Vamos começar do Presente (da conjugação de tempo, que expressa uma ação que acontece no momento da fala, hábitos ou verdades universais), e não do fim.
Cheguei ao 73º dia após a descoberta do meu câncer. 7º dia após a primeira sessão de quimioterapia.
O meu é dos clássicos, câncer na mama. Um tipo novo até, o tal do triplo negativo.
Pausa pro suspiro e reflexão.
Sempre que paro para pensar (ppp) que estou com essa doença eu dou um suspiro. É como se um curta-metragem da minha vida passasse pela minha cabeça. Tudo que fiz ou deixei de fazer para chegar até aqui e voilà, a doença do século.
Não posso ser hipócrita e dizer que sempre fui saudável, não não.

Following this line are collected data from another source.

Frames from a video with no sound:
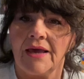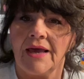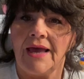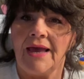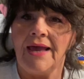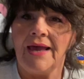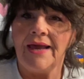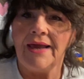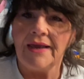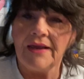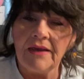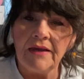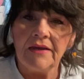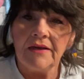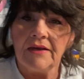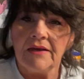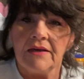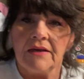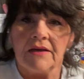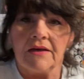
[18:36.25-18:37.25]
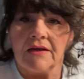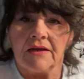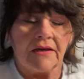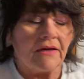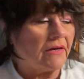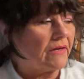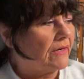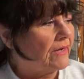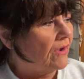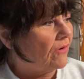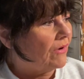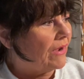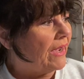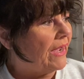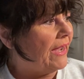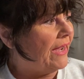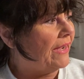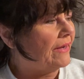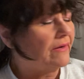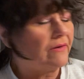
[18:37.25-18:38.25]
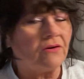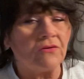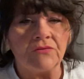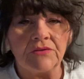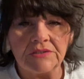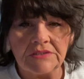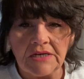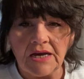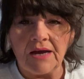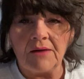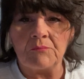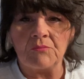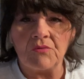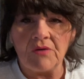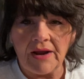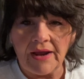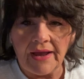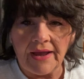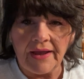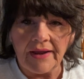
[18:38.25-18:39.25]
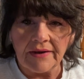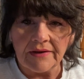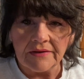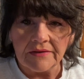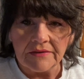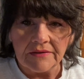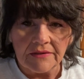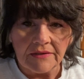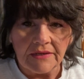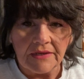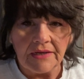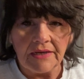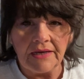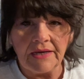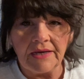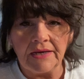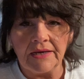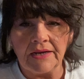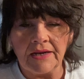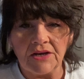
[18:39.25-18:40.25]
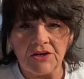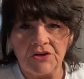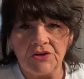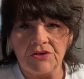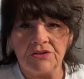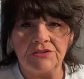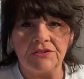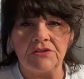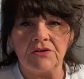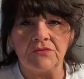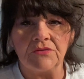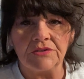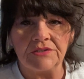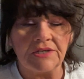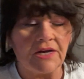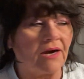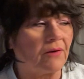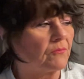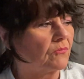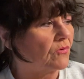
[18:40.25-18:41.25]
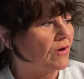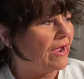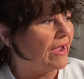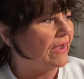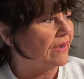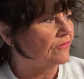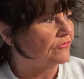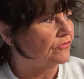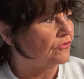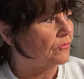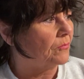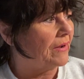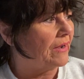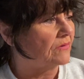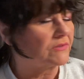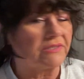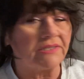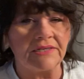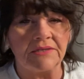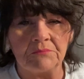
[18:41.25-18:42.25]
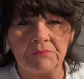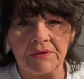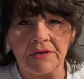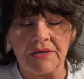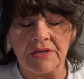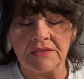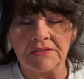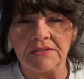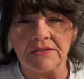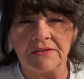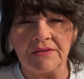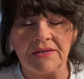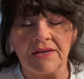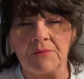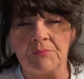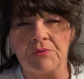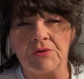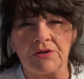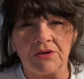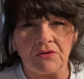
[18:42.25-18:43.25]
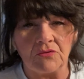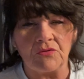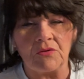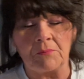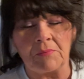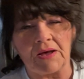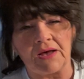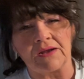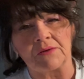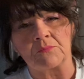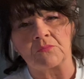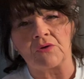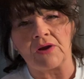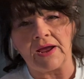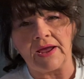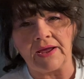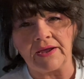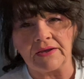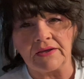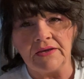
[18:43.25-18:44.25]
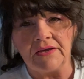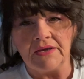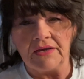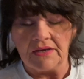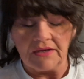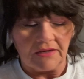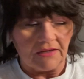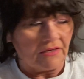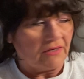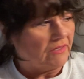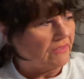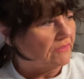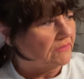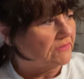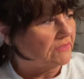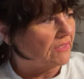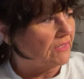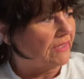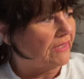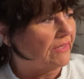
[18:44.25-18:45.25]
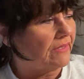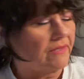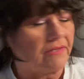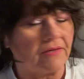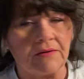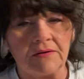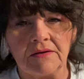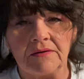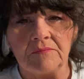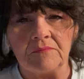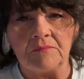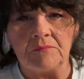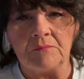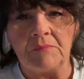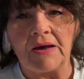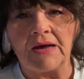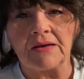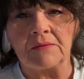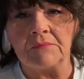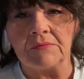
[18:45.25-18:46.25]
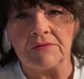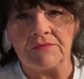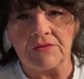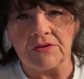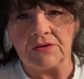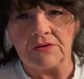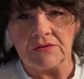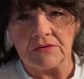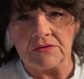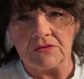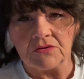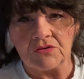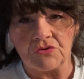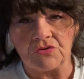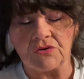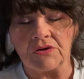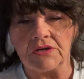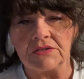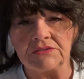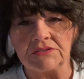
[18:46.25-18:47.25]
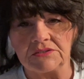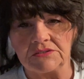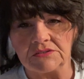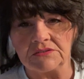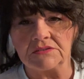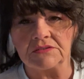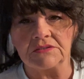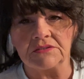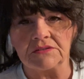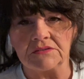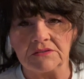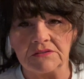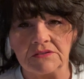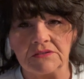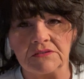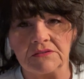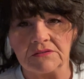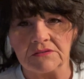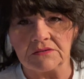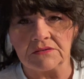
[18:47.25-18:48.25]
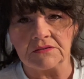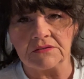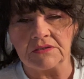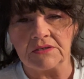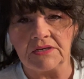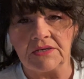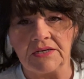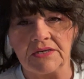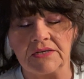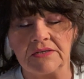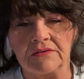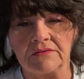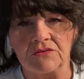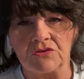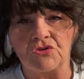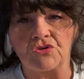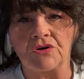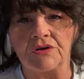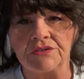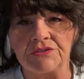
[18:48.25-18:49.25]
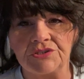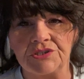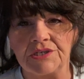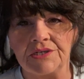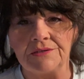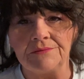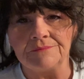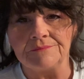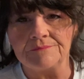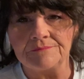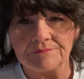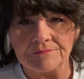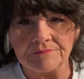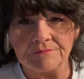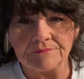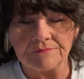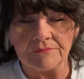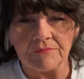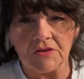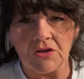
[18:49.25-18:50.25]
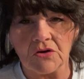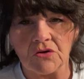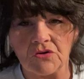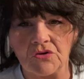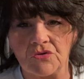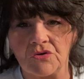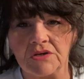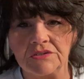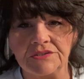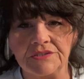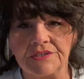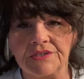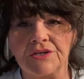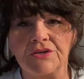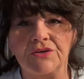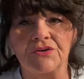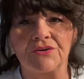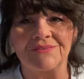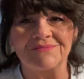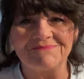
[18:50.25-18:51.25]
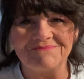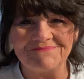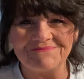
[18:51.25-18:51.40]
Hey, now I had it on the top rack, and I cooked it on the top rack for about 10 minutes, and then I put it on the bottom rack to let the bottom of the crust get crunchy or crustier.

Ainda investigo se há causa genética, apesar de não ter histórico na família (apesar de eu suspeitar que sou adotada, o que deixaria o histórico sem relevância alguma). Assumo a culpa, totalmente minha. (Maus) Hábitos, (má) alimentação, (ausência de) atividades físicas, tudo caminhou para isso. Não posso dizer que 3 anos almoçando CupNoodles não me levaram a isso - mas isso eu conto em outro dia.

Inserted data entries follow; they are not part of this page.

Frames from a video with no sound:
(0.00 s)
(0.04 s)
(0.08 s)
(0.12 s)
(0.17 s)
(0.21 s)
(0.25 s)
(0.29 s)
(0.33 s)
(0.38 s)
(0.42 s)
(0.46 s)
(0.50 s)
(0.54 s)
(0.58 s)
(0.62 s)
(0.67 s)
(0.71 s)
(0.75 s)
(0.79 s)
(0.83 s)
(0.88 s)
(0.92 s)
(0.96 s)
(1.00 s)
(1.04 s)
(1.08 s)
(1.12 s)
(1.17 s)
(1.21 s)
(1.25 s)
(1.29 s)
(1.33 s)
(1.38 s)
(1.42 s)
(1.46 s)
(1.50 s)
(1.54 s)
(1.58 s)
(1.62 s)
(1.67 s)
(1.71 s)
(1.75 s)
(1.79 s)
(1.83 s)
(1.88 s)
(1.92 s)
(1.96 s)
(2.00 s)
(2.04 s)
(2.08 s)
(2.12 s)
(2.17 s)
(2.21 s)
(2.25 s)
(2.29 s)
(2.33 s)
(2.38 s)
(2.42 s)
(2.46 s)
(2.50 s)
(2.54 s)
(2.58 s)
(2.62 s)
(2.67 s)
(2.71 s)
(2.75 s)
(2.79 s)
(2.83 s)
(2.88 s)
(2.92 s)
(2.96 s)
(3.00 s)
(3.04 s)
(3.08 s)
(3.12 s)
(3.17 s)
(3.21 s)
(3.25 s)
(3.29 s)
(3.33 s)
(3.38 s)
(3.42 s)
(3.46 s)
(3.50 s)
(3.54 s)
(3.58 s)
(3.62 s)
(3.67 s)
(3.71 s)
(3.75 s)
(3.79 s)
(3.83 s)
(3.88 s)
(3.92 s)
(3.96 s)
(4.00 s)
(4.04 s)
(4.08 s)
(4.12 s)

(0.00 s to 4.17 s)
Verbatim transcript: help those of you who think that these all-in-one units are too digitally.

De volta ao Presente, hoje é o 7º dia da minha amiga Kimmy (pensei nesse apelido ridículo agora) e ela veio com tudo. Já havia conversado com outras pessoas que passaram pelo mesmo ciclo de amizade e me disseram que era bem ruim. Ruim?! Como foram generosos. Apresentei dezenas de reações adversas previstas e mais uma que a medicação nem descreve, hipotensão. Alguns artigos demonstram a relação, mas esse eu não estava esperando porém, veio com tudo. O normal da minha pressão é 12/8, esse é o meu normal, sempre foi, nem para menos nem para mais, 12/8, é o meu padrão de normalidade, é como o meu corpo funciona, o meu. Ontem passou o dia oscilando, chegando a 9/6. Loucura, o pé bem geladinho, a cabeça começa a entrar em parafuso, pausa para a crise existencial com choro compulsivo até meu marido vir me acalmar igual a quem consola uma criança de 3 anos que não quer tomar banho. A noite a pressão subiu para 11/7 e consegui sair para o grupo de oração da Igreja. Rezei o terço tão focada que só Deus e Nossa Senhora sabem o que quanto pedi pela minha vida. Minha cara não estava das melhores, mas dei o meu melhor. Sempre o meu melhor para Deus.
Voltei para casa e a pressão estava em 12/7, quando fui dormir já estava em 11/7, hoje acordei com ela em 9/6, então só aceitei. Esse deve ser meu novo normal.
Ok, acho que é o bastante para aliviar os pensamentos por enquanto.